Author has written 6 stories for Bleach, Final Fantasy: Tactics Advance, D.Gray-Man, Persona Series, Megami Tensei, and Yu-Gi-Oh! 5D's.
My penname comes from a Stephen King novel. If you've read it, you'll understand.
Gender: For those of you who are confused... I am FEMALE. Thank you.
Race: 100 percent bonna fide... martian. :P
From: Lunar Station 03
Welcome to my crack archive! This is where every idea that's popped into my head that I'm embarassed to admit to having thought up goes to make friends with my Mountain Dew and Pixie sticks. As such, updates can be a bit random, as sometimes my brain has this annoying compulsion to march right ahead of the plot, leaving me behind to try and string the pieces together.
I'm going to be completely honest here... between work and class, I have little inspiration for writing. To anyone waiting for an update, I apologise, I am still working on most of my stories periodically. Except for Issues of Custody.

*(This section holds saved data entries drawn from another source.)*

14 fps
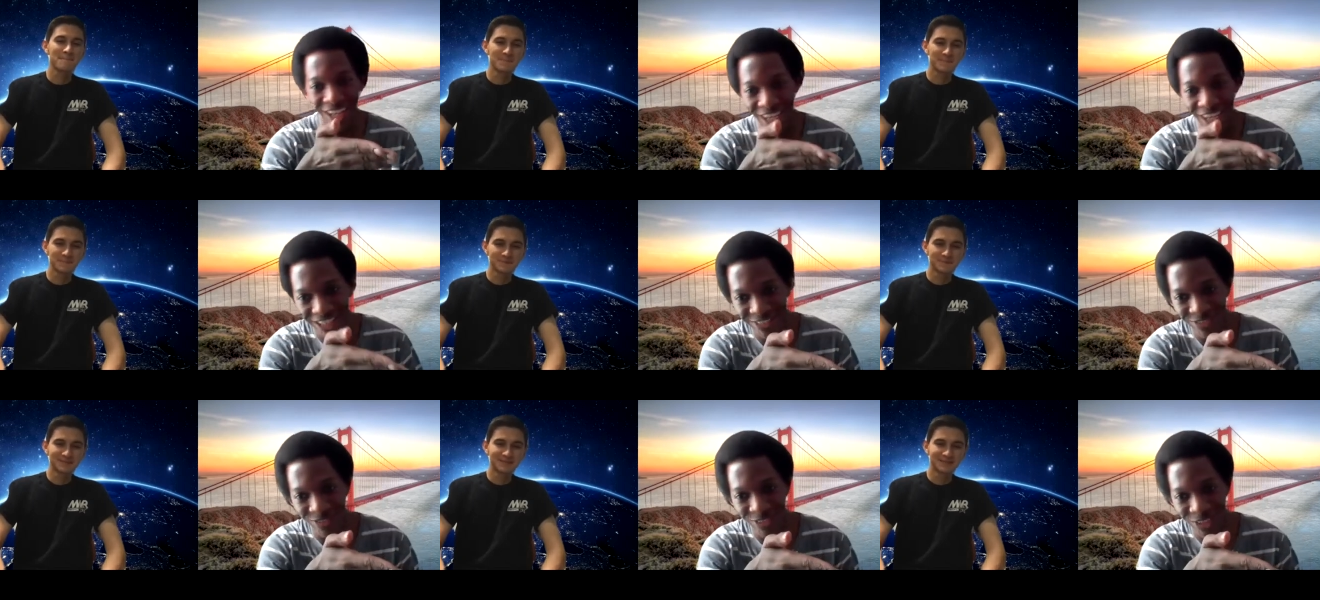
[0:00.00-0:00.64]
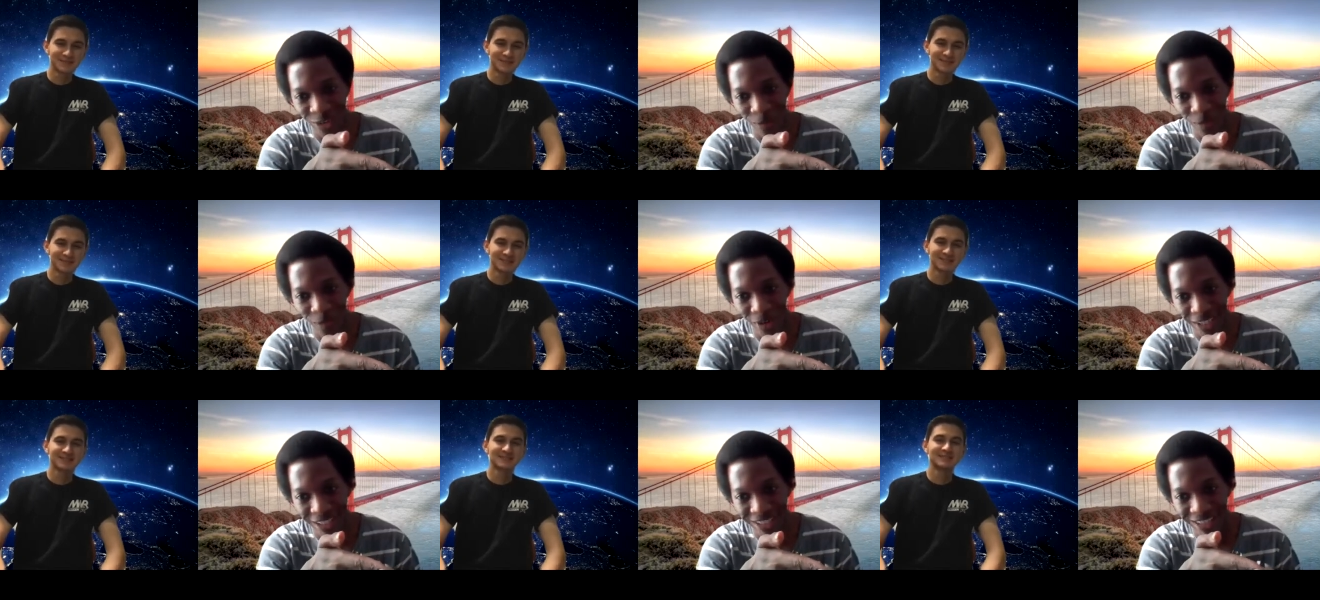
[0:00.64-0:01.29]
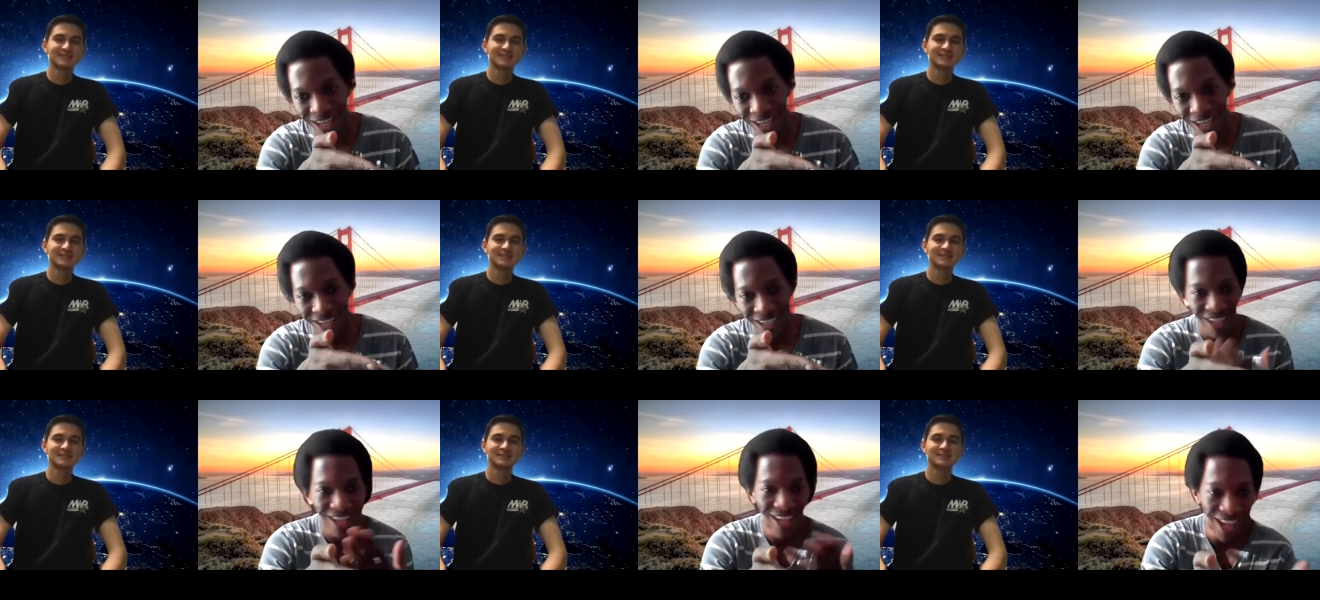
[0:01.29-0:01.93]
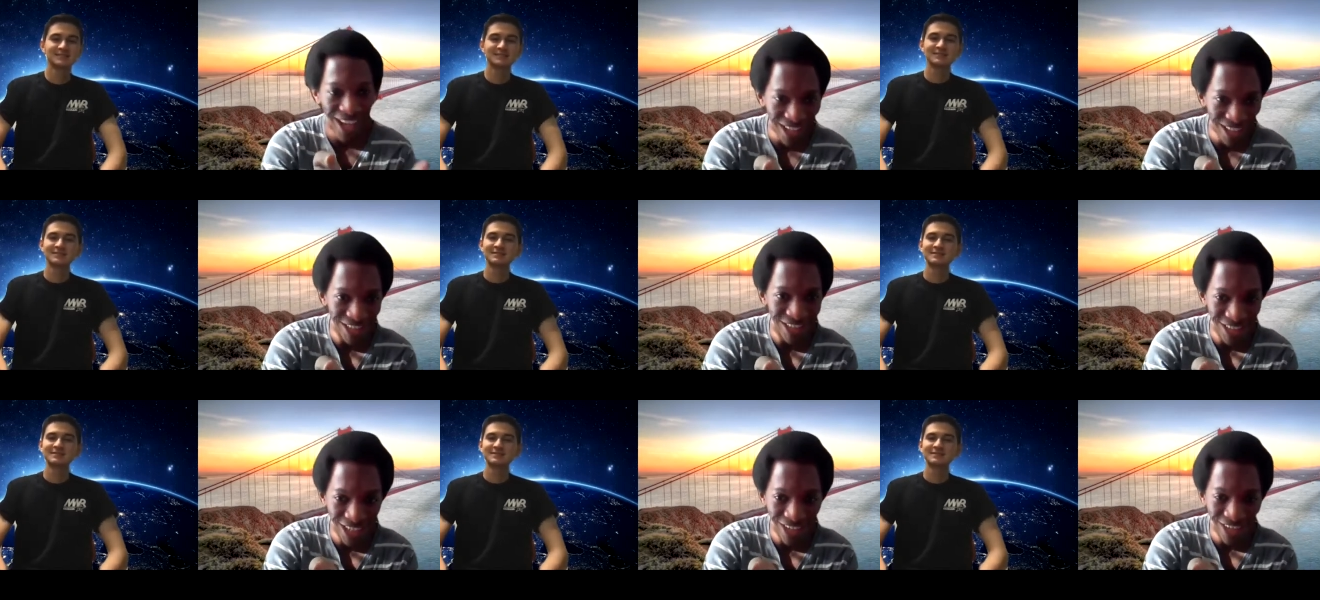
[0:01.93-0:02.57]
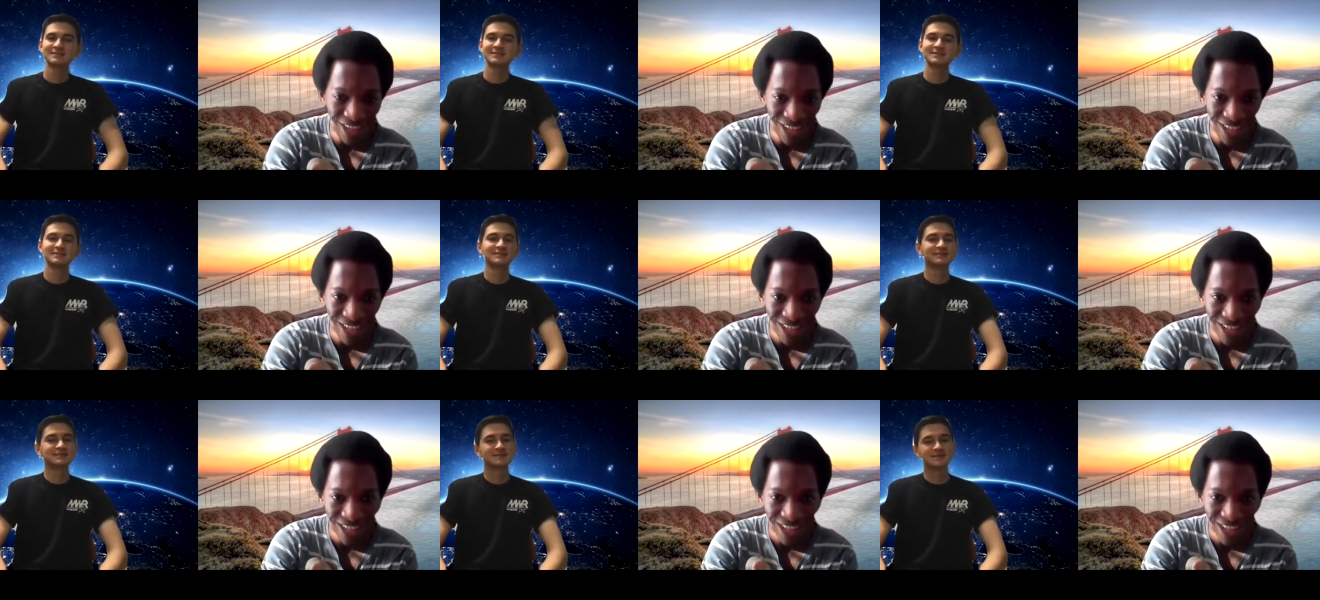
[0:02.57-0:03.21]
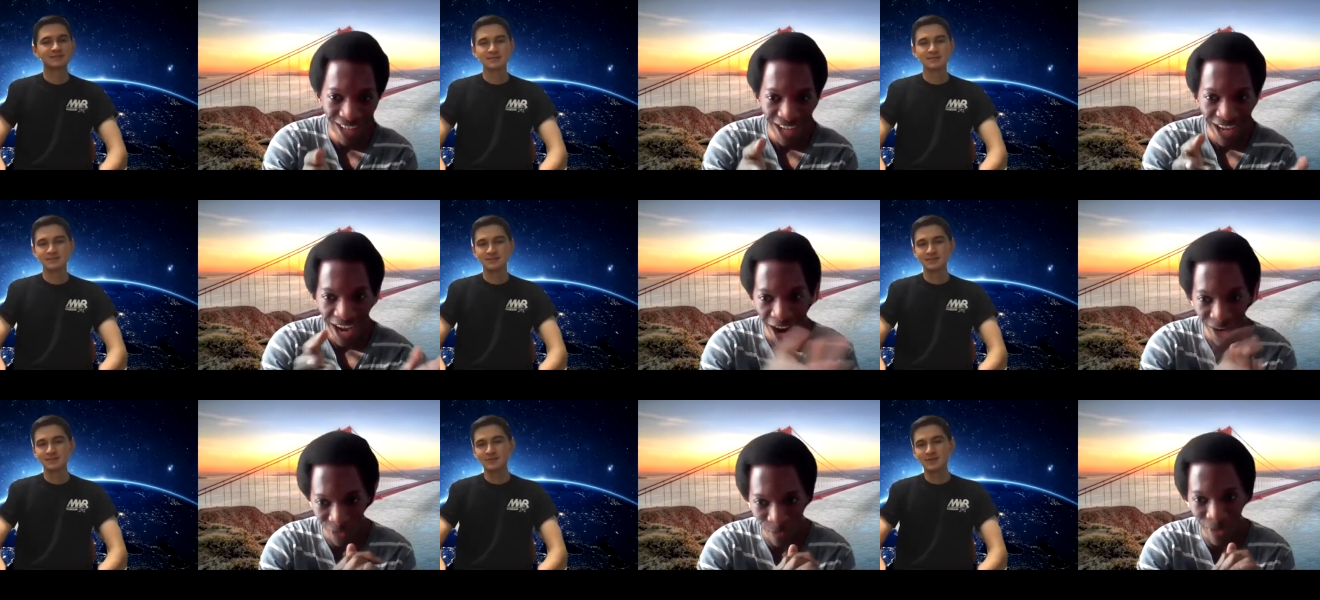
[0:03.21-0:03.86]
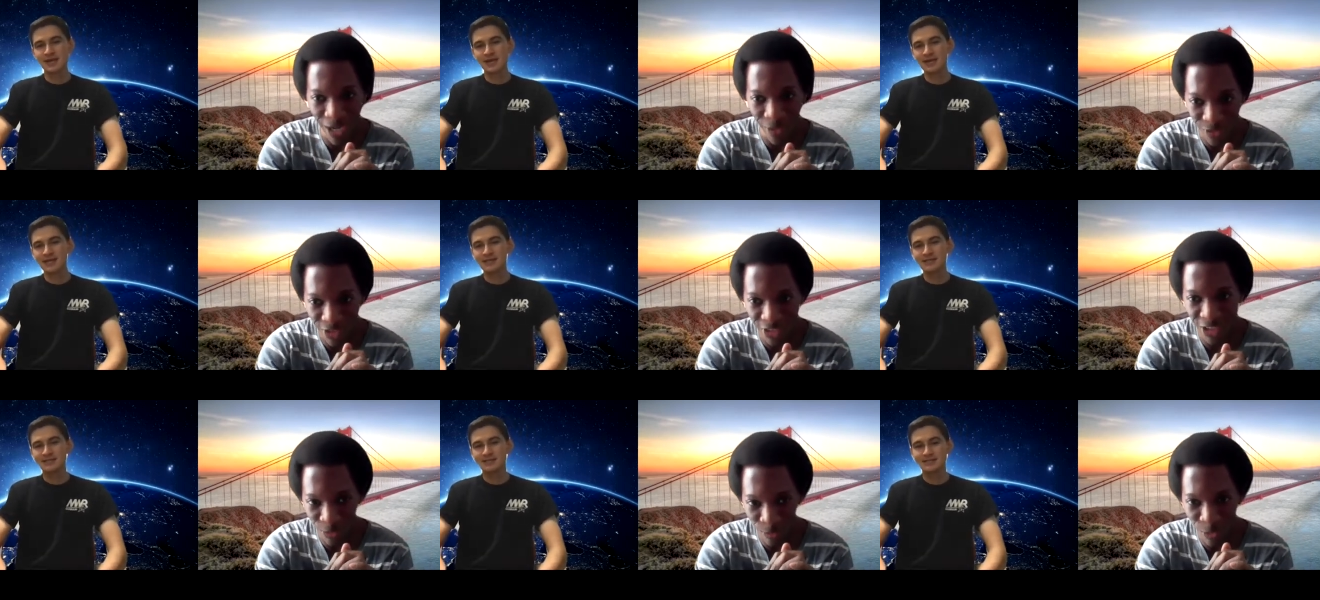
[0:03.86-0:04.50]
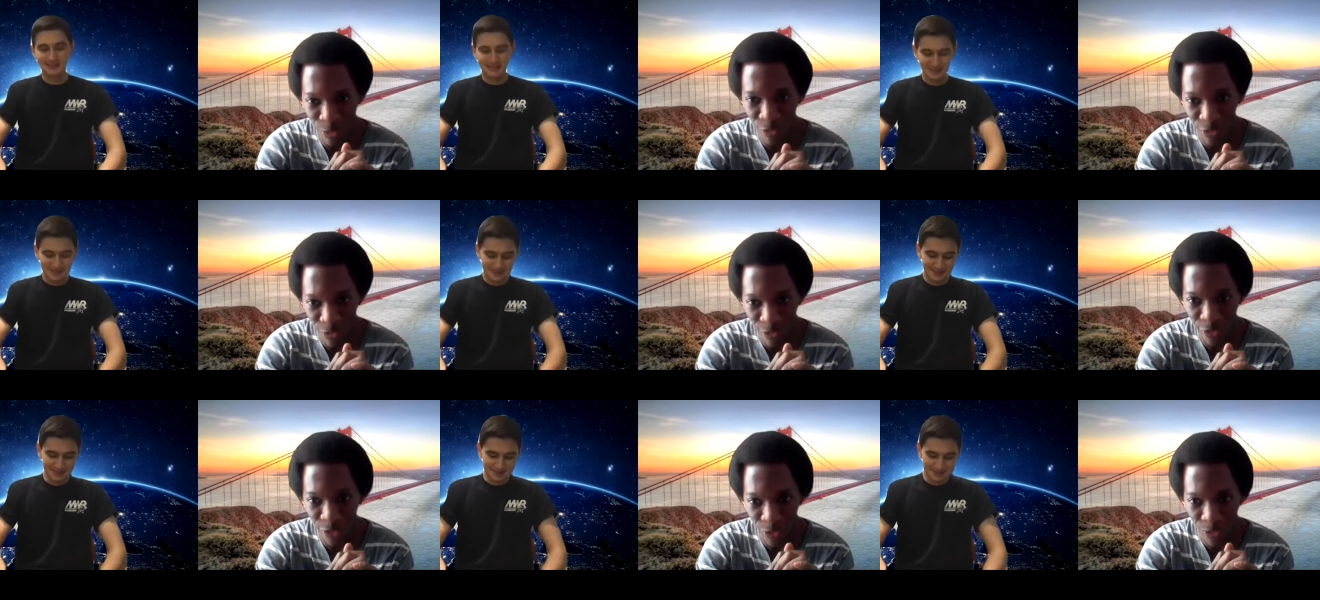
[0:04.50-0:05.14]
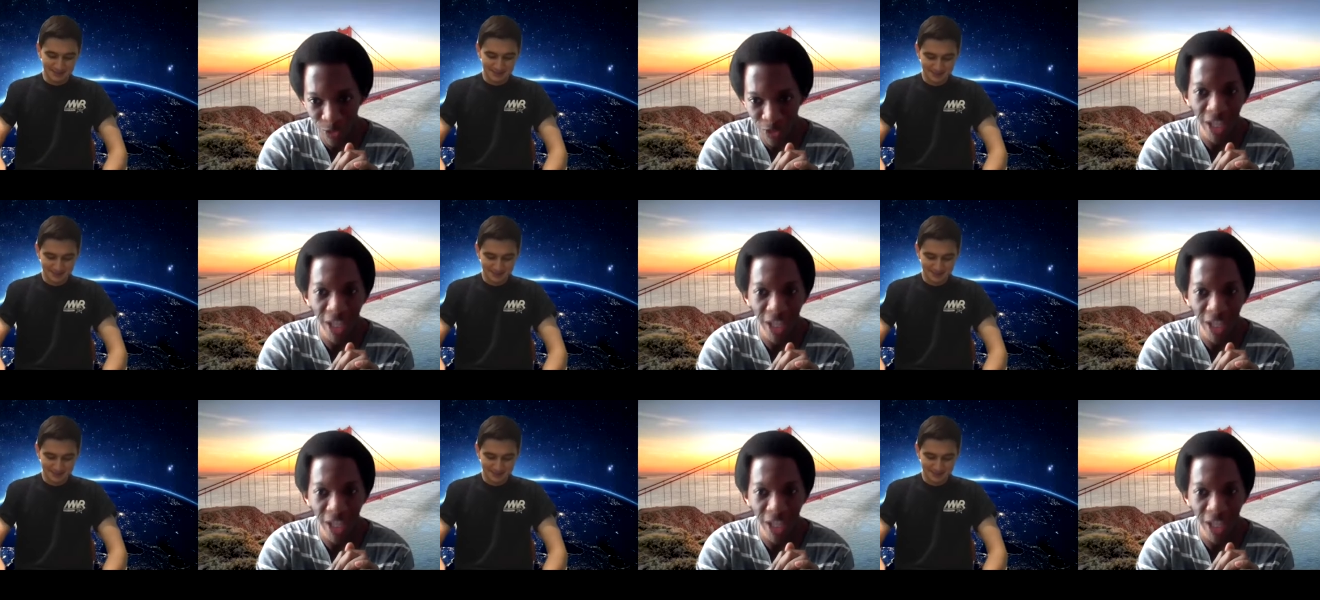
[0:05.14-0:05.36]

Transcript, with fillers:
Speaker 1: It's your boy Eli, and it's Jerry, and we're hey. back with another movie review.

I can say with about 90 percent certantity, that it is abandoned... By the time I'd slogged through the end of the Aizen arc, I'd almost completely lost interest in Bleach as a whole, and Orihime specifically. Again, I apologize, but I'd rather focus my efforts on stories with characters that still interest me.
Because I think this theory should be shared with the world at large...
Uchiha Sasuke - the Barbie of the Naruto universe. (WARNING: MAY CONTAIN SPOILERS!)
I kid you not. Do you remember those plastic icons of your youth that could change professions with a simple wardrobe alteration? Good! Now, think to what has happened before Sasuke has faced down against every villan he's taken out since the time skip. He altered his outfit to dress like they did. He did it to Orochimaru, he did it to Itachi, heck, he's probably going to show up for his final, epic battle against Naruto wearing a full-body Kyuubi plushie outfit. Take that mental picture with you in your head for the rest of the day.
And before you ask, I have nothing against pre-timeskip Sasuke. I just find his 'grown up' version to have the depth of personality of a plastic spork.